> [Work order]
Please restate each line of the material word for word and omit any pictures.

Segment Open

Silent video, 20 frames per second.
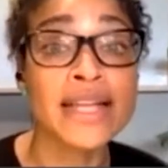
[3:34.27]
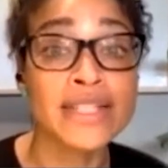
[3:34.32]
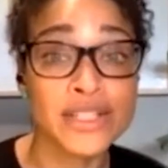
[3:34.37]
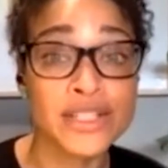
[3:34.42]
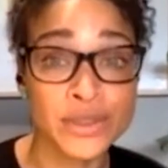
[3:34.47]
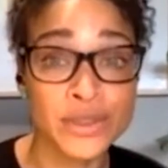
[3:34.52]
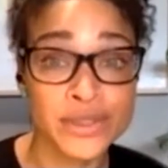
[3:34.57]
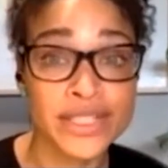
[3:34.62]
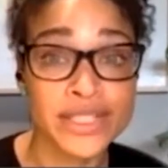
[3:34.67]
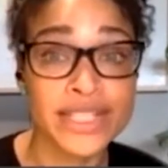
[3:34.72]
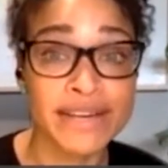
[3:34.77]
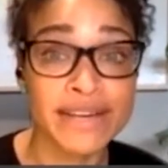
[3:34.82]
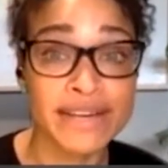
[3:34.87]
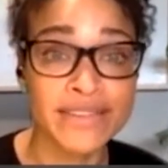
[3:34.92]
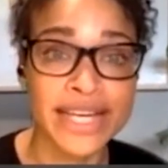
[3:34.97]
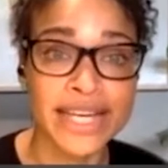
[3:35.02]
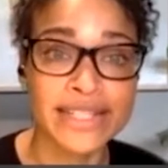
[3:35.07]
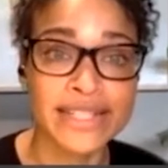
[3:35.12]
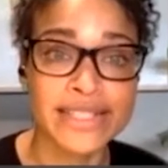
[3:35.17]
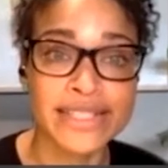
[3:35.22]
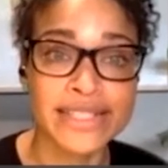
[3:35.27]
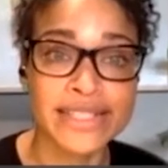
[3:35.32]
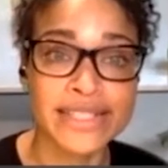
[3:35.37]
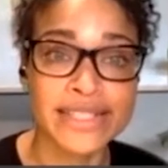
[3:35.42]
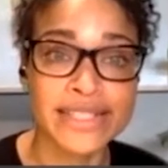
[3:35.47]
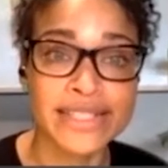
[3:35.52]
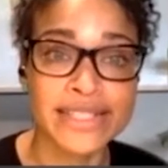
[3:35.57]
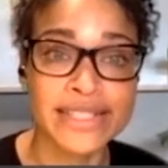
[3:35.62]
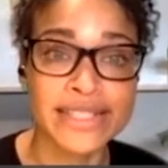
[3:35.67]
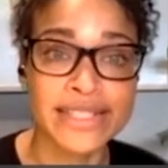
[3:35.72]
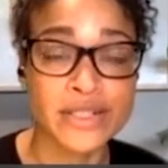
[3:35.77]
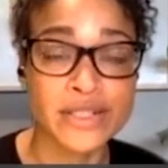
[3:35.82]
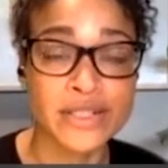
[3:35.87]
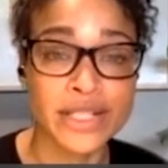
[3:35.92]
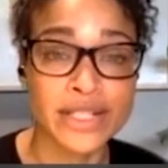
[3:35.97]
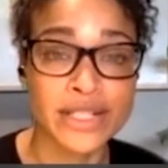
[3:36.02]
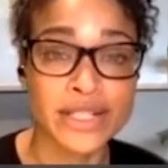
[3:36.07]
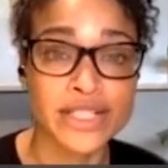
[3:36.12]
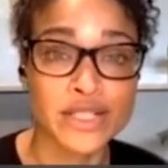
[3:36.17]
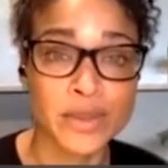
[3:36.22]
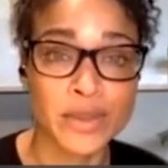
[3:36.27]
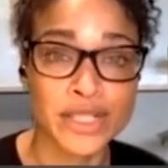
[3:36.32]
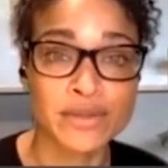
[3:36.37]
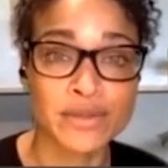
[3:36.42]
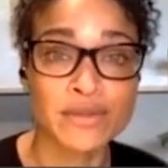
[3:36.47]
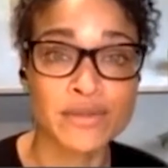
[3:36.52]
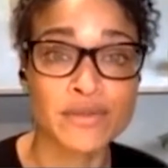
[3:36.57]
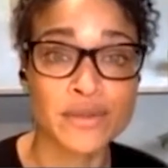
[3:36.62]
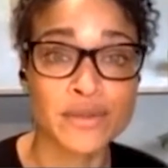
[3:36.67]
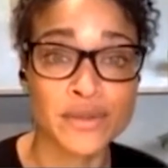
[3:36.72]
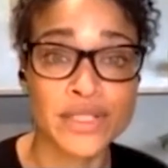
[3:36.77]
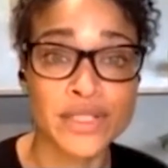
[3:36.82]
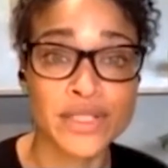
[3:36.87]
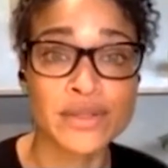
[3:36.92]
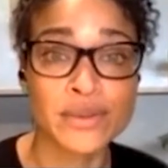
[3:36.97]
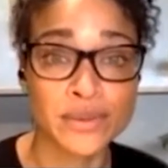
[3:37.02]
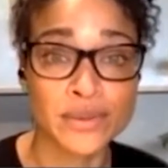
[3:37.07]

children in Afghanistan by Australian Special Force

Segment Closed

> [Expected output]
Silent video, 20 frames per second.
[3:34.27]
[3:34.32]
[3:34.37]
[3:34.42]
[3:34.47]
[3:34.52]
[3:34.57]
[3:34.62]
[3:34.67]
[3:34.72]
[3:34.77]
[3:34.82]
[3:34.87]
[3:34.92]
[3:34.97]
[3:35.02]
[3:35.07]
[3:35.12]
[3:35.17]
[3:35.22]
[3:35.27]
[3:35.32]
[3:35.37]
[3:35.42]
[3:35.47]
[3:35.52]
[3:35.57]
[3:35.62]
[3:35.67]
[3:35.72]
[3:35.77]
[3:35.82]
[3:35.87]
[3:35.92]
[3:35.97]
[3:36.02]
[3:36.07]
[3:36.12]
[3:36.17]
[3:36.22]
[3:36.27]
[3:36.32]
[3:36.37]
[3:36.42]
[3:36.47]
[3:36.52]
[3:36.57]
[3:36.62]
[3:36.67]
[3:36.72]
[3:36.77]
[3:36.82]
[3:36.87]
[3:36.92]
[3:36.97]
[3:37.02]
[3:37.07]

children in Afghanistan by Australian Special Force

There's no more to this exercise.